Rotting of the growing point
Orchids prefer high humidity and abundant watering to drought. Therefore, they are easy to “fill in”. The plant may rot if watering rules and humidity requirements are not followed. The basis for the shoots begins to rot if:
- The room has high humidity but low temperature. Moisture evaporates over a long period of time, which can cause the socket to rot.
- Lack of ventilation.
- When watering or spraying, water got into the rosette and leaf axils.
Rotting of the top of an orchid rosette manifests itself in the following:
- The structure and color of the leaves changes. They become soft, pliable, lose turgor, and acquire a brown tint at the base.
- Dark spots appear on the trunk.
- The above-ground part of the flower loses its stability.
- In advanced cases, the upper leaves fall off.
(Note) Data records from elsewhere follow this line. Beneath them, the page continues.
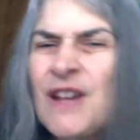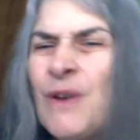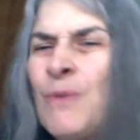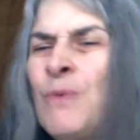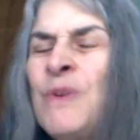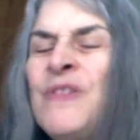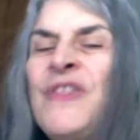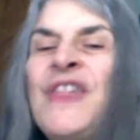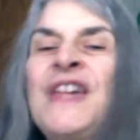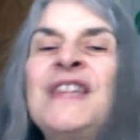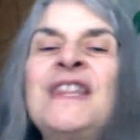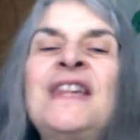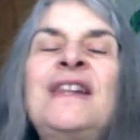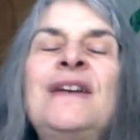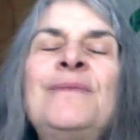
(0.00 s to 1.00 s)
One thing
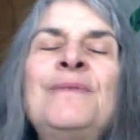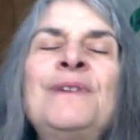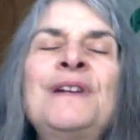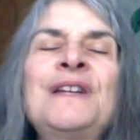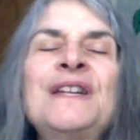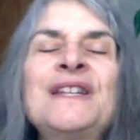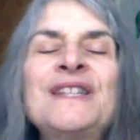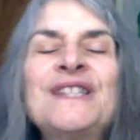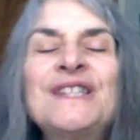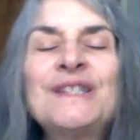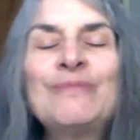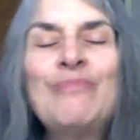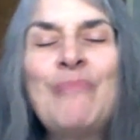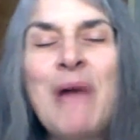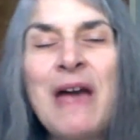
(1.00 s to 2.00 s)
that I want to
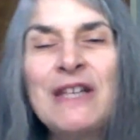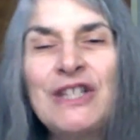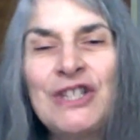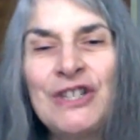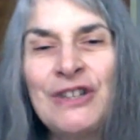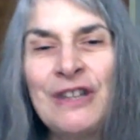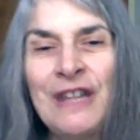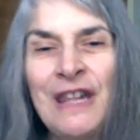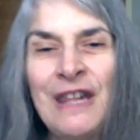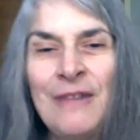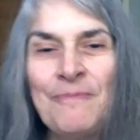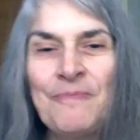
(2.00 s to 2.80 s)
especially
In addition to non-compliance with maintenance conditions, the core can rot due to mechanical damage. For example, if you leave them without antiseptic treatment.
Mechanical damage
The top of the socket can be damaged under various circumstances:
- Incorrect placement of the flower - if the orchid pot needs to be rearranged frequently, the risk of it falling is high. Therefore, you should choose the only place where the plant will be comfortable.
- Turning the pot over - plastic pots are often unable to hold a flower. Therefore, they are weighed down or placed in transparent, heavier pots.
- When replanting - when removing an orchid from a pot, you should not pull on the top of the plant. It is better to swing it from side to side at the base, slightly pulling it up.
It’s easy to avoid mechanical damage if you think about its location in advance, choose the right pot and prepare for replanting.
Sunburn
Exposure to sunlight can damage the top shoots of orchids. Most species are placed in well-lit places, but do not allow plants to be in bright sun.
On sunny days, spraying and watering using the “hot shower” method are also not carried out. Drops of water accumulating in the axils of the upper leaves and near the buds can cause burns. Therefore, watering and spraying is carried out either in the early morning or in the evening. The moisture on the plant must dry before the sun comes out.
Most often, the sun's rays affect the upper leaves, which do not affect the core. The danger arises during the active growing season, when tender leaves bloom at the growth site. They are susceptible to burns even from short exposure to the sun.
Damage by diseases and pests
The growing point may die if the orchid becomes infected with fungal or infectious diseases. The plant is susceptible to diseases if it is not cared for properly (overwatering, lack of light, grown in a draft) or if it is infected from other flowers.
Harmful insects worsen the condition of the plant, weaken it, and make it susceptible to infections. Orchids are attacked by aphids, mealybugs, scale insects, spider mites and thrips. Therefore, if there are diseases, you should inspect the flower for pests. Fungicides are used to get rid of insects.
Cylinder
Deformed development of an orchid, in which the peduncle grows from the place of the growth point. It will no longer be able to grow leaves or grow in height. But babies can form in place of the outlet.
To stimulate the emergence of a new growth site, young buds are treated with hormonal drugs, for example, cytokinin paste.
Hormonal drugs are used with caution - their overdose suppresses plant development.